→ Work order
Although the entries contain pictures, only their words should be duplicated exactly.

→ Records shown
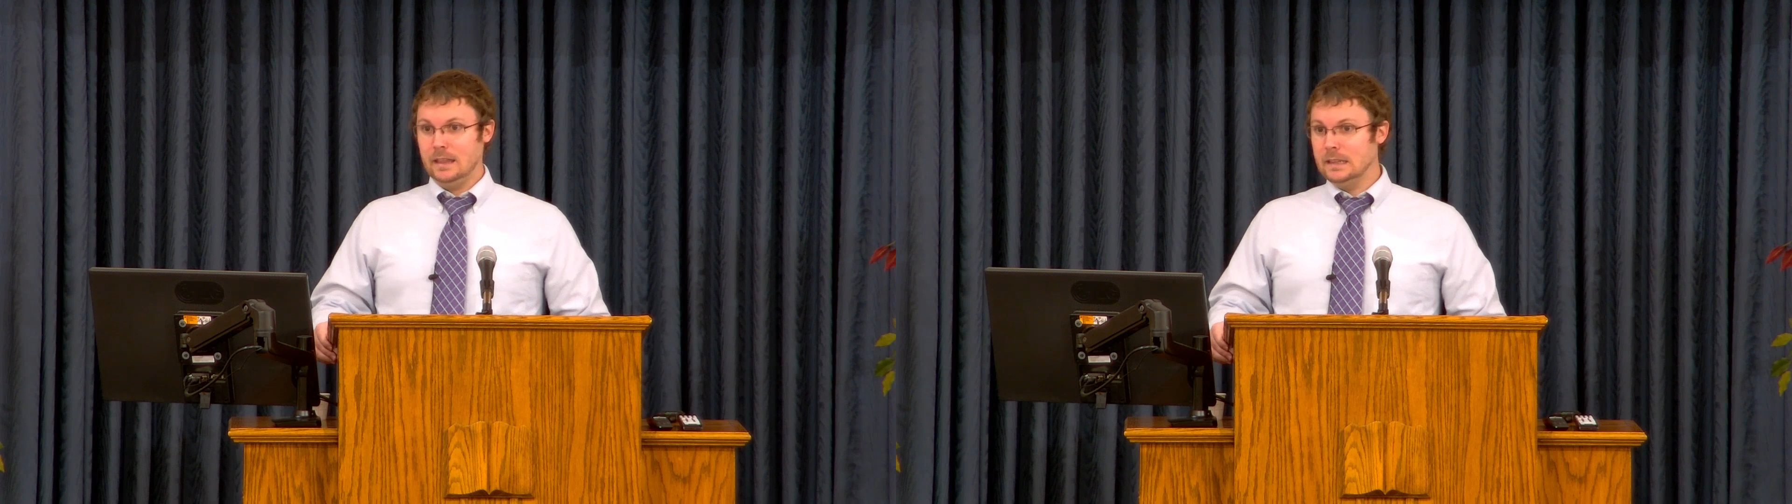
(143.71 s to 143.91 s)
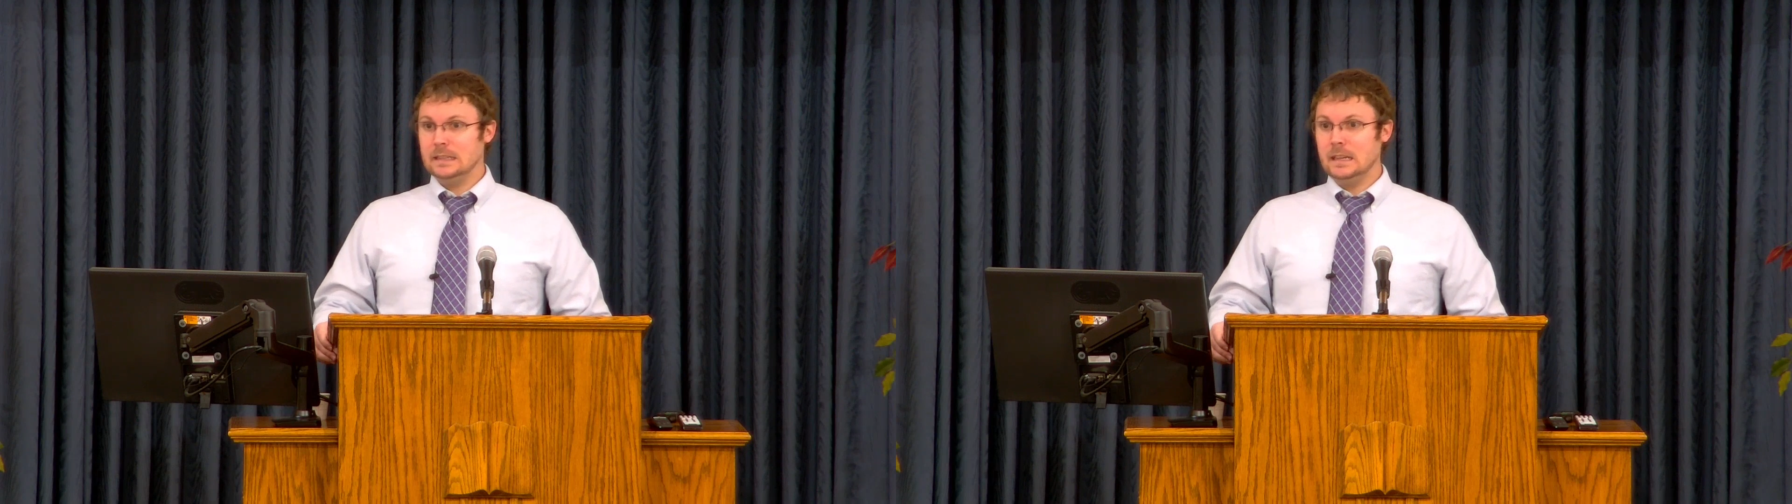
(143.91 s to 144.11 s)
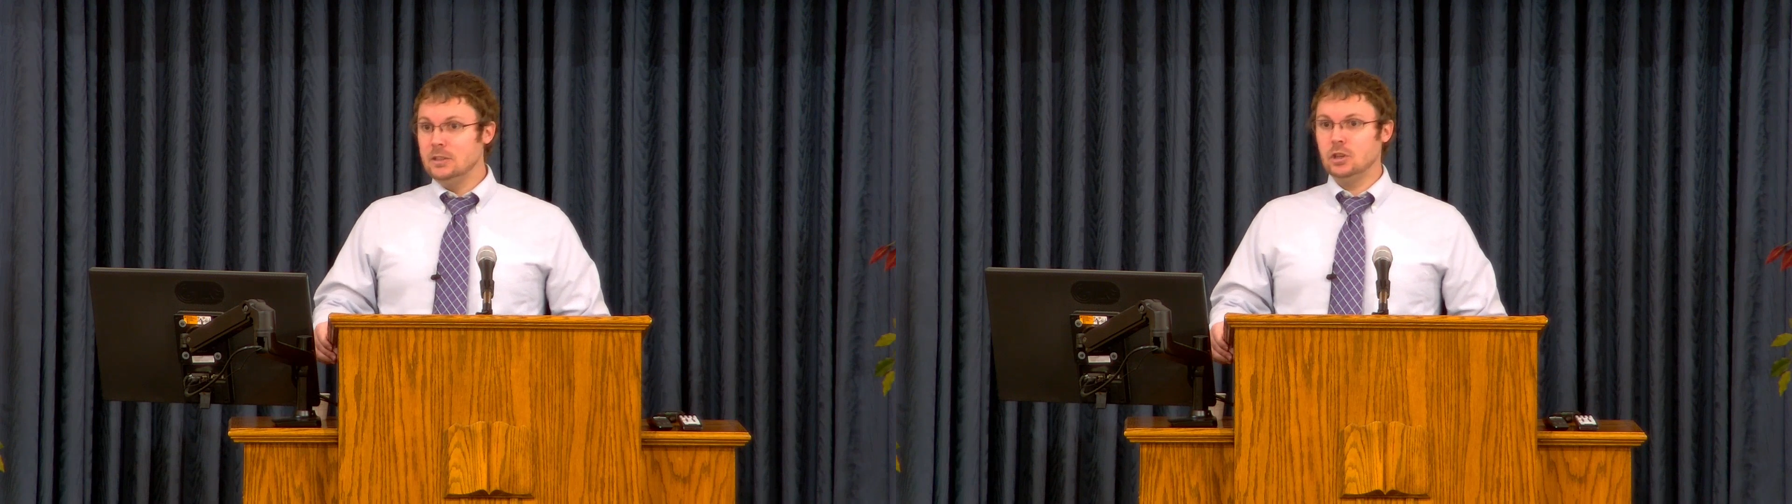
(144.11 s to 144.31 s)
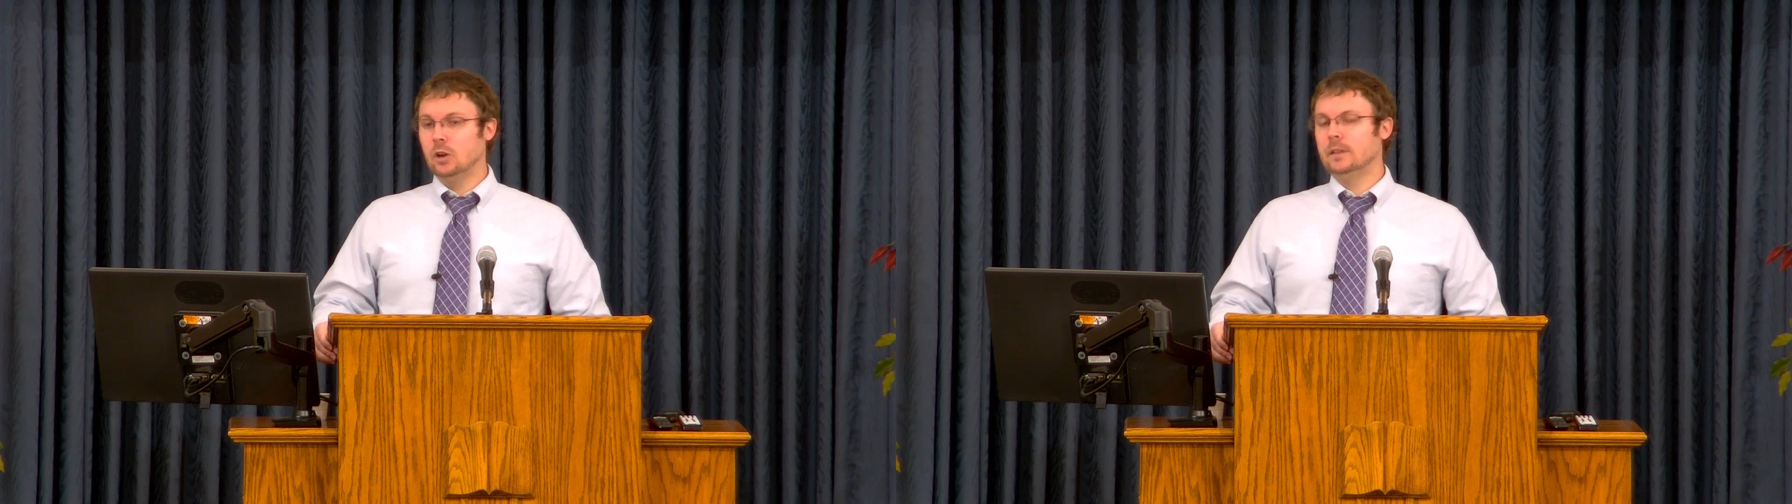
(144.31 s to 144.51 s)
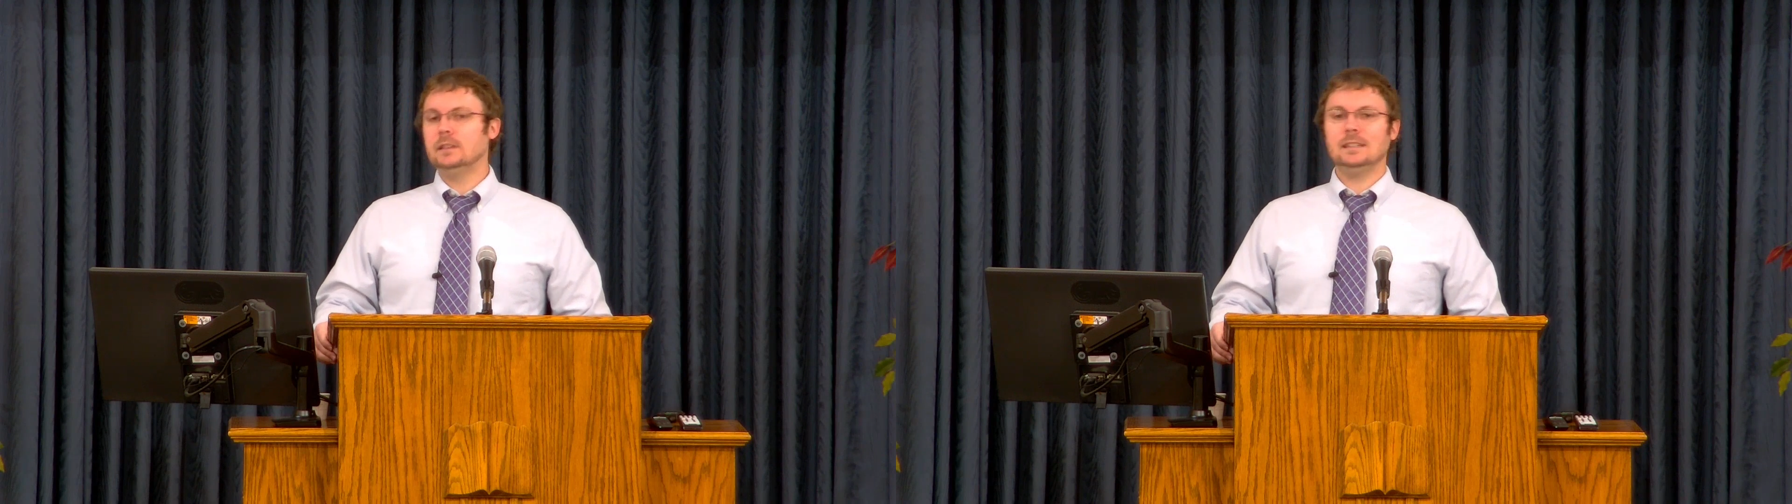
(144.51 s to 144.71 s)
This is
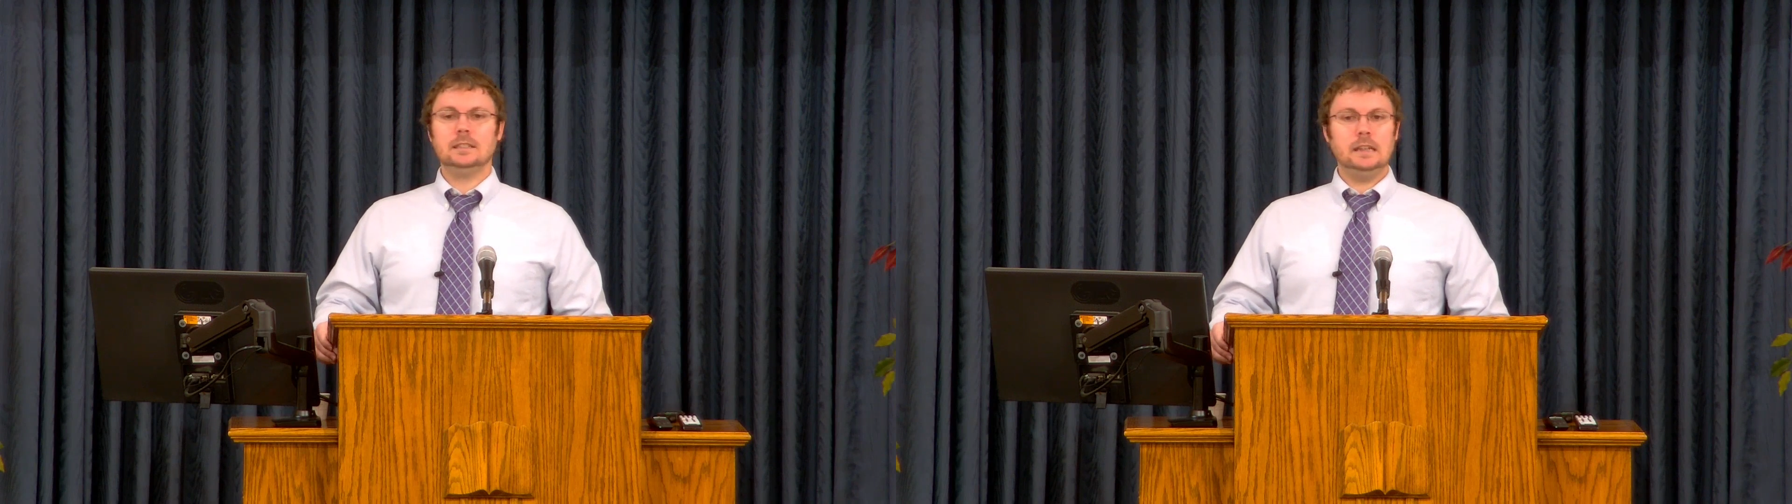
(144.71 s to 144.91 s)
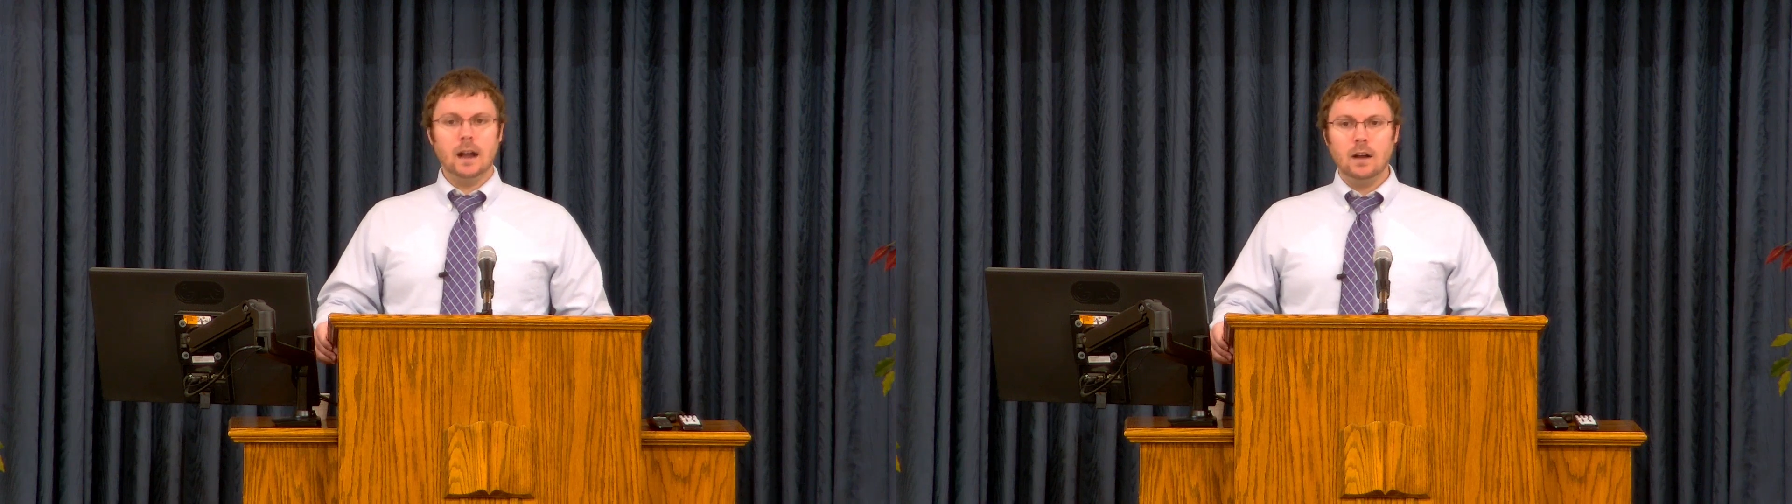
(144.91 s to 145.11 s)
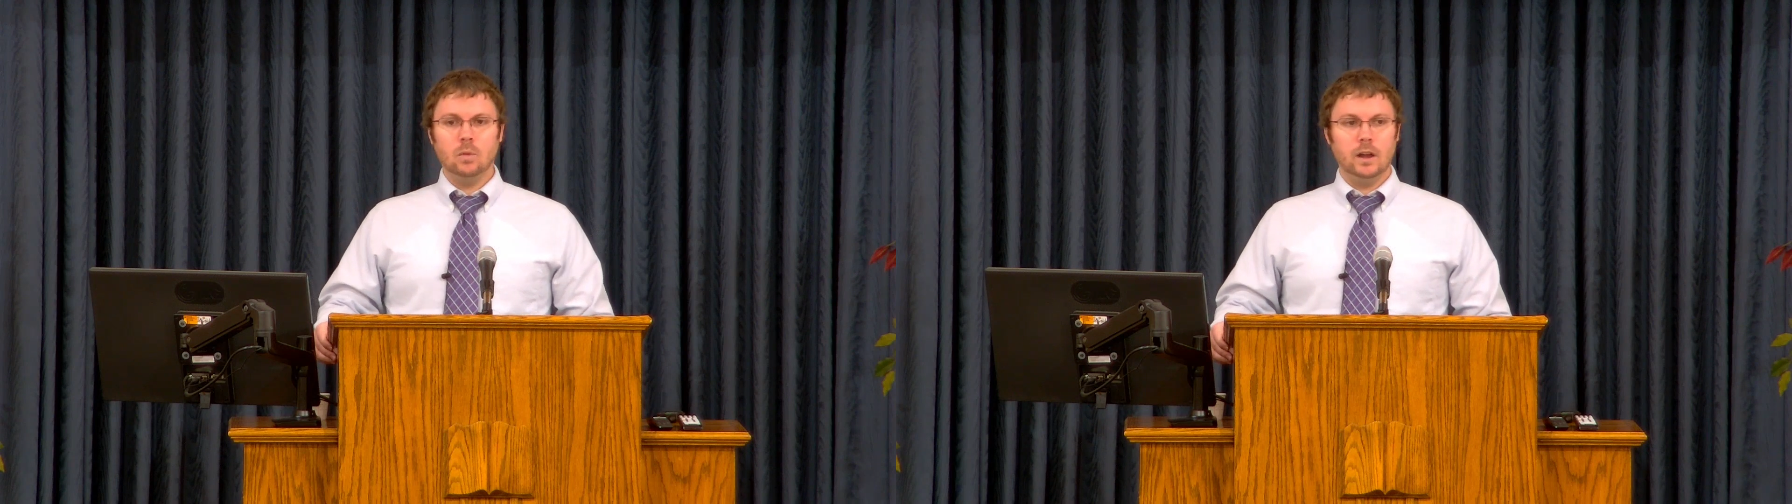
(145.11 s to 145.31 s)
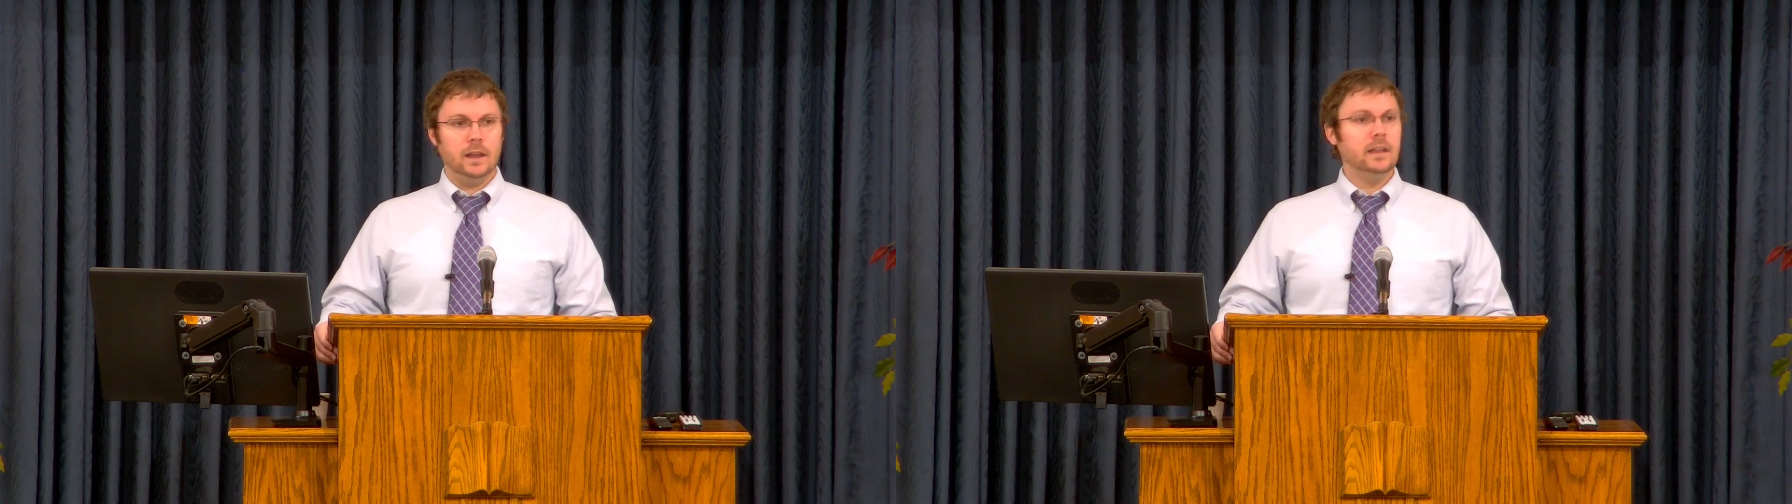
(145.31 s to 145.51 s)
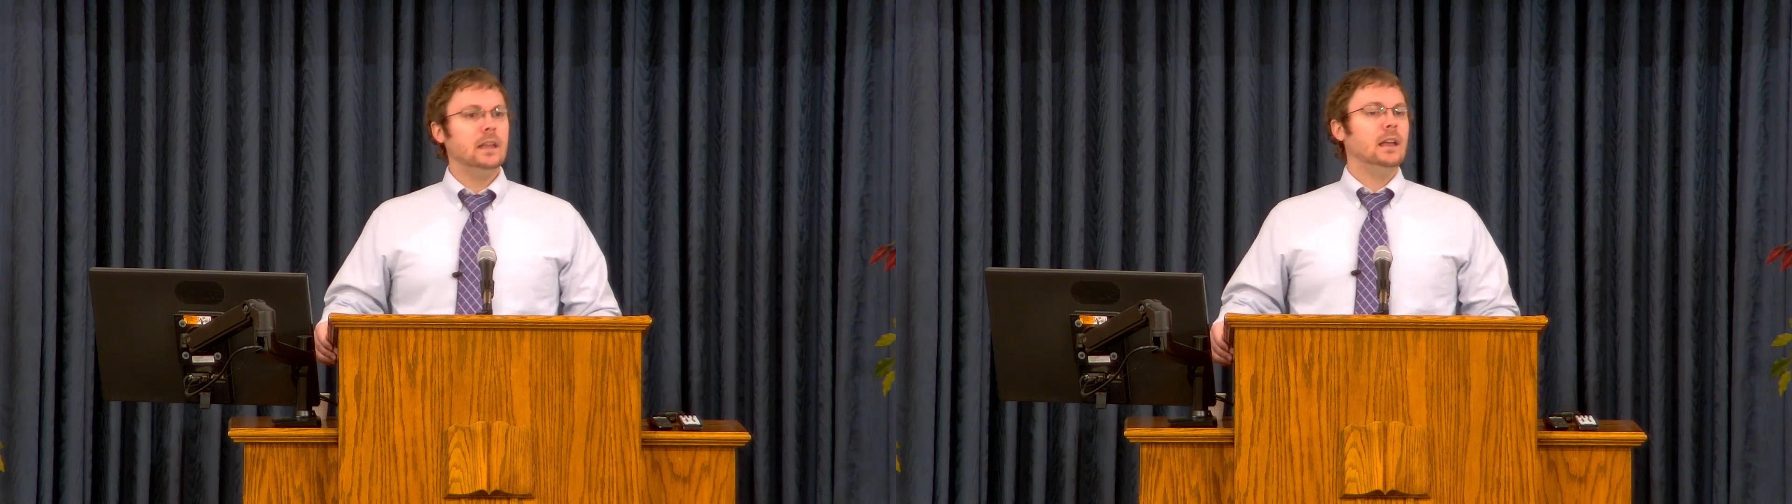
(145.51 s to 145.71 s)
Jehovah, this is Yahweh.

→ Task solution
(143.71 s to 143.91 s)
(143.91 s to 144.11 s)
(144.11 s to 144.31 s)
(144.31 s to 144.51 s)
(144.51 s to 144.71 s)
This is
(144.71 s to 144.91 s)
(144.91 s to 145.11 s)
(145.11 s to 145.31 s)
(145.31 s to 145.51 s)
(145.51 s to 145.71 s)
Jehovah, this is Yahweh.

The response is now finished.